I do this too (for not having to write down the notation). just record to a decent phone (n95) or digital camera and then you can reimport the video into reaper if needed and use the video's audio track to sync it up or do it by eye and ear.
Doubt it you will see baseic video recording in reaper but I'd vote for it if you make it into a voting request!
oooh so that's what those take clappy things for in movies. i always wondered what the heck was the point of those. I always though it was just to get a reference for the take number and stuff like that, but i could never figure out the clap that seemed to be attached to nothing and doing nothing.
Don't forget many laptops have a little built in camera. It would be nice if you could use this to record e.g. a guitar riff to document the fingering and fret position. We could call this feature Video Notepad.
It’s more than 10 years late, but here’s my take on this problem: I built a bridge between REAPER and OBS so that you can start/stop recording in both in sync. The resulting video just shows up in the REAPER timeline, ready to edit.
It’s more than 10 years late, but here’s my take on this problem: I built a bridge between REAPER and OBS so that you can start/stop recording in both in sync. The resulting video just shows up in the REAPER timeline, ready to edit.
Seems pretty cool. Funny seeing my old posts in this thread, like when I figured out what the clapper was for lol. It's funny because I was recently thinking of this problem.
Tip: Record the video stream raw for the least CPU hit. (Because encoding on the fly takes CPU time! And you're already doing that with one stream for the broadcast!)

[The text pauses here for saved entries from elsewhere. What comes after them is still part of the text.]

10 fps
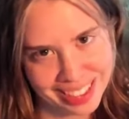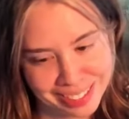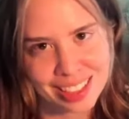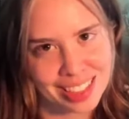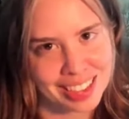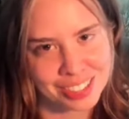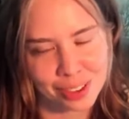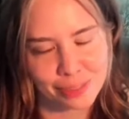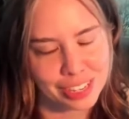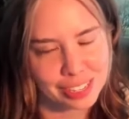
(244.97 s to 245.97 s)
That's
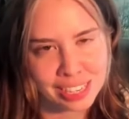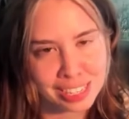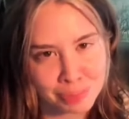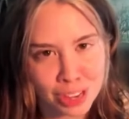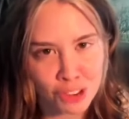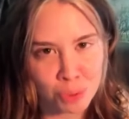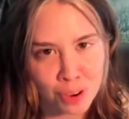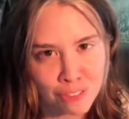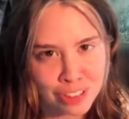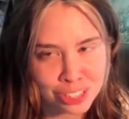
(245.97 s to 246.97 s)
obviously as much
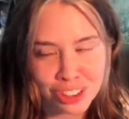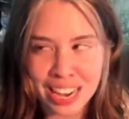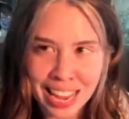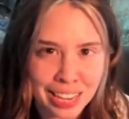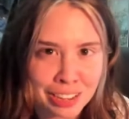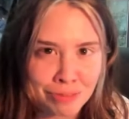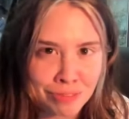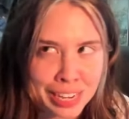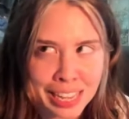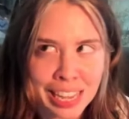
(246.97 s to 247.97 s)
proof as you need,
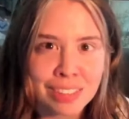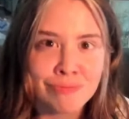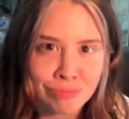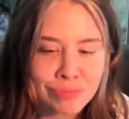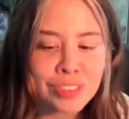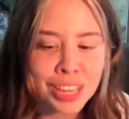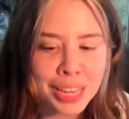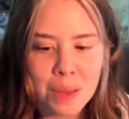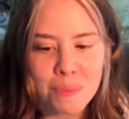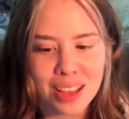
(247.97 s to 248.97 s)
really.
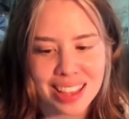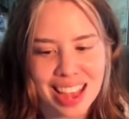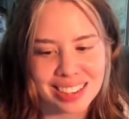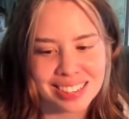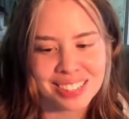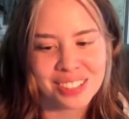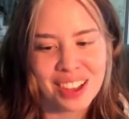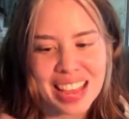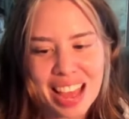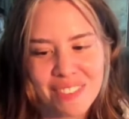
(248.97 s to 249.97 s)
Yeah, but yeah, she
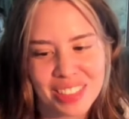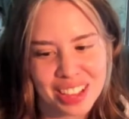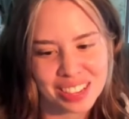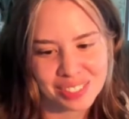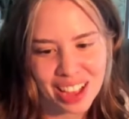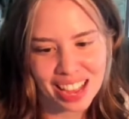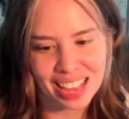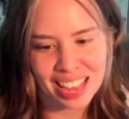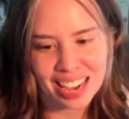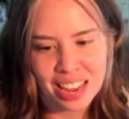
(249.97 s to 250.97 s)
saw a gap in the girls'
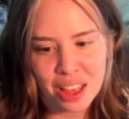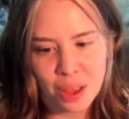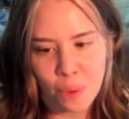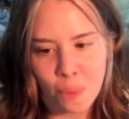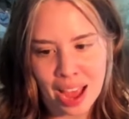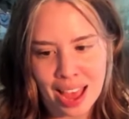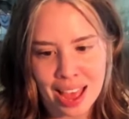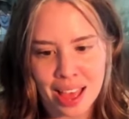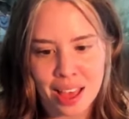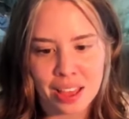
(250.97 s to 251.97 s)
market
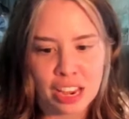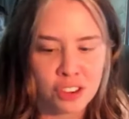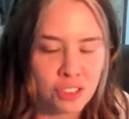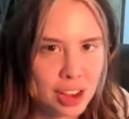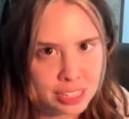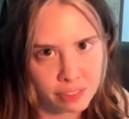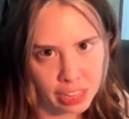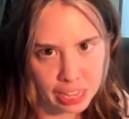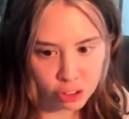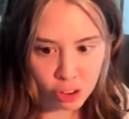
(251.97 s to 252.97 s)
where interactive
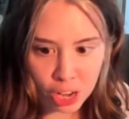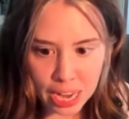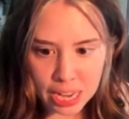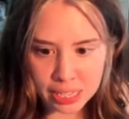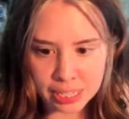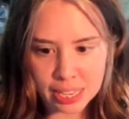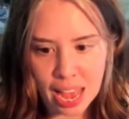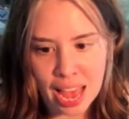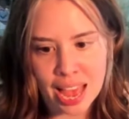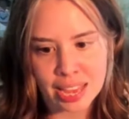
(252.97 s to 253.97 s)
electronics
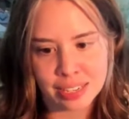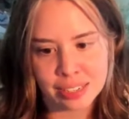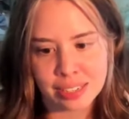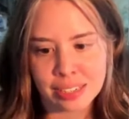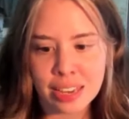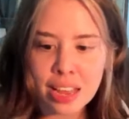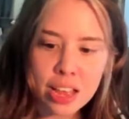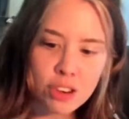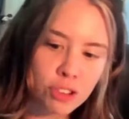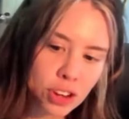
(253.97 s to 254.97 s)
and
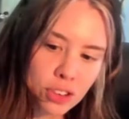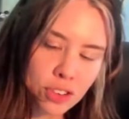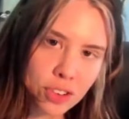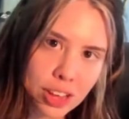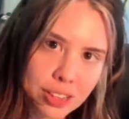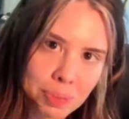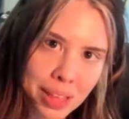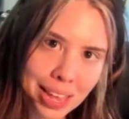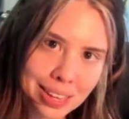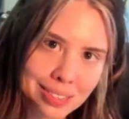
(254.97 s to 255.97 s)
traditional girls'
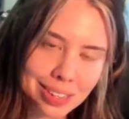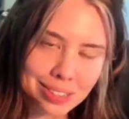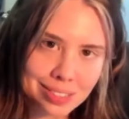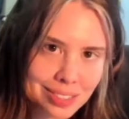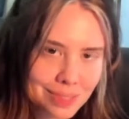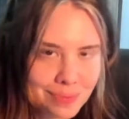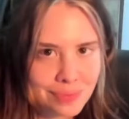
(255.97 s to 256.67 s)
play exist.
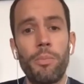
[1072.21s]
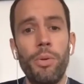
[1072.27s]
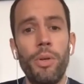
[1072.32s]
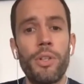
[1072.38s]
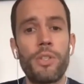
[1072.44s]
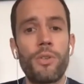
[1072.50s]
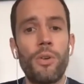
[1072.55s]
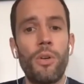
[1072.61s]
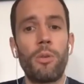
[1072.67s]
pretty
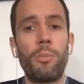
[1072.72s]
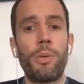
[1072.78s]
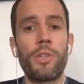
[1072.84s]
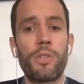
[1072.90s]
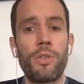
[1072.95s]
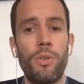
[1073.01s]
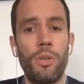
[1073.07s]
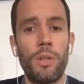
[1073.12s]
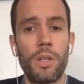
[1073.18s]
strong
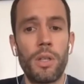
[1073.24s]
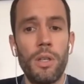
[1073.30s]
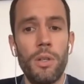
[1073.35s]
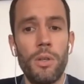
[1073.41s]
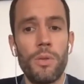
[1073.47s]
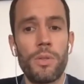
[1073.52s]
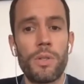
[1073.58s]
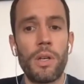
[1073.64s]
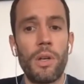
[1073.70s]
pastoral
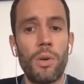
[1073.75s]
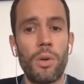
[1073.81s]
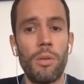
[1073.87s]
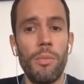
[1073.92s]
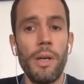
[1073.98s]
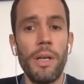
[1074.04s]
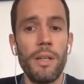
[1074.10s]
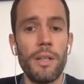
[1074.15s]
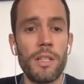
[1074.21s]
codes and local
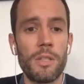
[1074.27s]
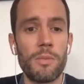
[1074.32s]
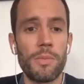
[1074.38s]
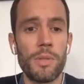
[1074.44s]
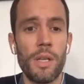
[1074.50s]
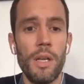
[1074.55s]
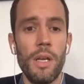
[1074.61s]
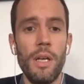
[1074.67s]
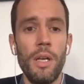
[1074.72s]

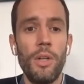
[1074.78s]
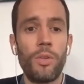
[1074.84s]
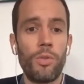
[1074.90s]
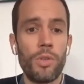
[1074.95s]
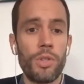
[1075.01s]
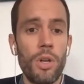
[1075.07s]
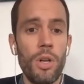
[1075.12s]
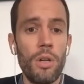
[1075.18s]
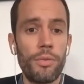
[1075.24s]
mechanisms to
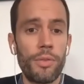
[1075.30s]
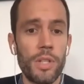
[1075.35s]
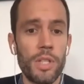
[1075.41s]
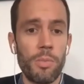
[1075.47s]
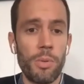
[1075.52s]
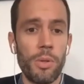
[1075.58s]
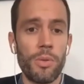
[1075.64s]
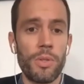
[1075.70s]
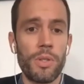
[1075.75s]
resolve
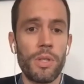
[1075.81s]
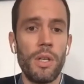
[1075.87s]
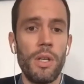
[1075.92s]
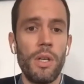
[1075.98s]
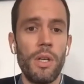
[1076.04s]
disputes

If you are working with live video + live audio, the video will lag behind the audio. If you're streaming for broadcast (eg with OBS), you can put a delay on the broadcast master bus track. That would let you keep a low latency in Reaper if needed for live performance monitoring and/or fx use.
If you don't need to low latency monitor anything live - either because monitoring with a different mixer or not needing to monitor an acoustic setup or whatever it is - there's a crafty workaround to ease up on your CPU. Instead of putting a delay on your broadcast bus to push it ahead to match the video, set your block size high and do the offset that way.

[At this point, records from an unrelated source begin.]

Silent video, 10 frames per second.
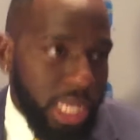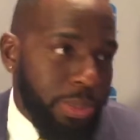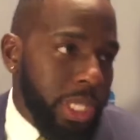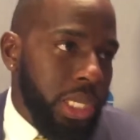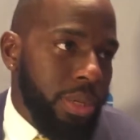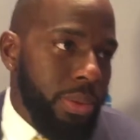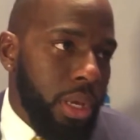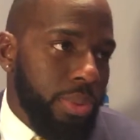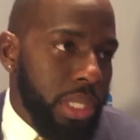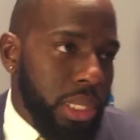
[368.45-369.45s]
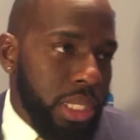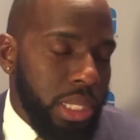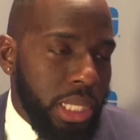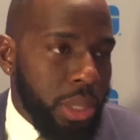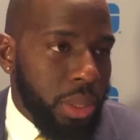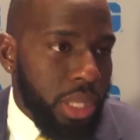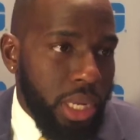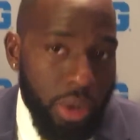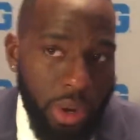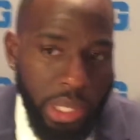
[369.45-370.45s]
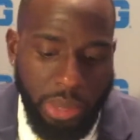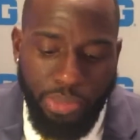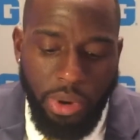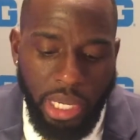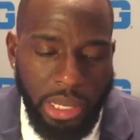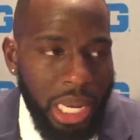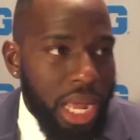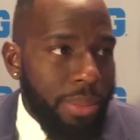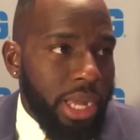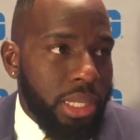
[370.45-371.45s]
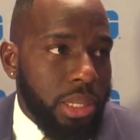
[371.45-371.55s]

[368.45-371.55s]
especially a position as intricate or as important as linebacker.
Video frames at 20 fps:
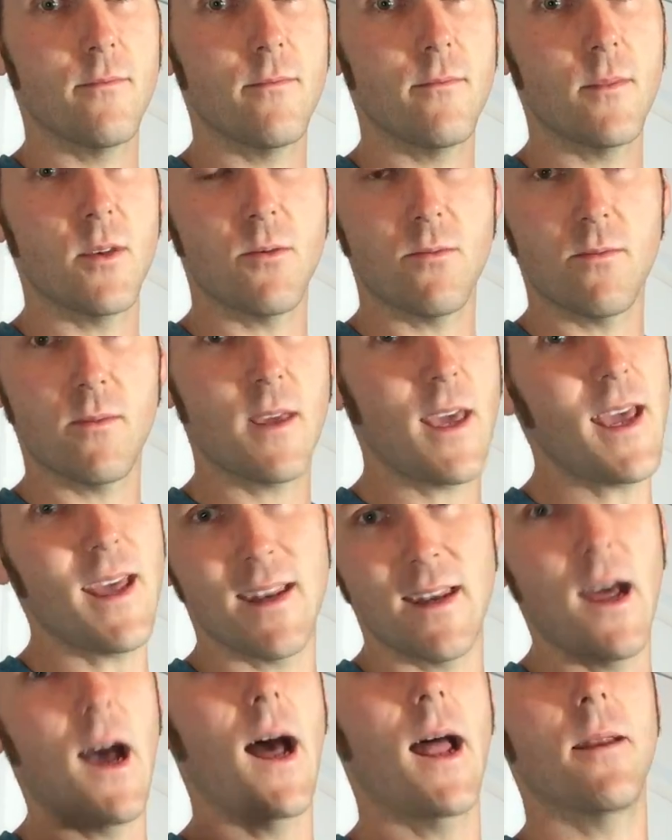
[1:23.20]
You
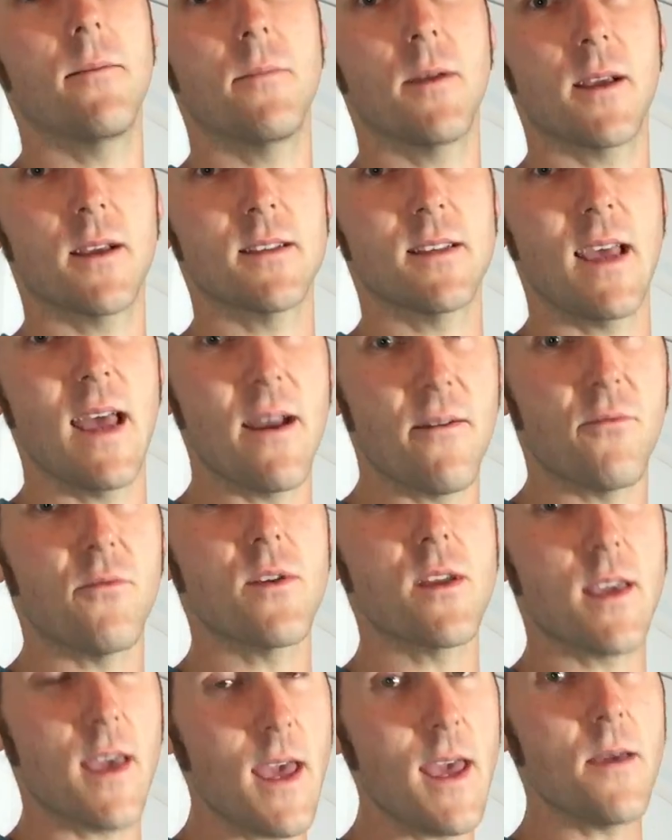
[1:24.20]
can't not, because
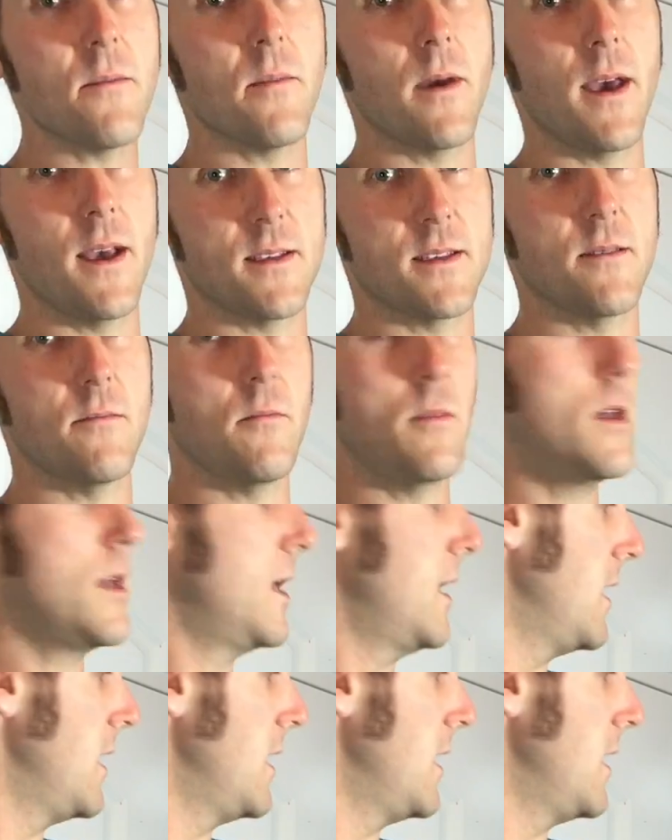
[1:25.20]
every game has him.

I had my laptop recording 20 tracks of audio and a raw 1080p video stream while mixing the broadcast mix live in Reaper and broadcasting with OBS.
Tip #2:
OBS assumes any audio device is only two channels. (OBS is a bit of a piece of work yet.) If you need to output to audio interface channels other than 1/2, make an aggregate device of your audio interface + Soundflower (or other favorite virtual audio device app). Send the broadcast mix output to Soundflower. Select Soundflower as the audio device in OBS.
Yes, it does, but I want to share my experience having spent many hours pursuing that venue:
ffmpeg can record video, but it’s slow at it, and it isn’t reliable. At least it wasn’t reliable for me, because I lost footage for no apparent reason. ffmpeg is designed mainly for asynchronous video tasks, like encoding. I recommend people stick with OBS. It’s is much better; it’s designed for recording.
Quote:
Originally Posted by serr
Tip #2:
OBS assumes any audio device is only two channels. (OBS is a bit of a piece of work yet.) If you need to output to audio interface channels other than 1/2, make an aggregate device of your audio interface + Soundflower (or other favorite virtual audio device app). Send the broadcast mix output to Soundflower. Select Soundflower as the audio device in OBS.
Speaking of “favorite virtual audio device app,” I recommend people use BlackHole instead of SoundFlower. SoundFlower uses older macOS technology (a kernel extension, as opposed to BlackHole, which is a HAL plugin). Also, SoundFlower development has stopped in 2014 (with only documentation updates and repackagings since then).
When I tried recording the video in high quality with OBS while broadcasting, I got dropouts. Nothing pushing the CPU too far either. Something was wrong. That's what led me to try ffmpeg. Recording with no compression means no CPU hungry encoder.
It's all fun in theory. I think there's a reason people are still using stupidly expensive hardware for video.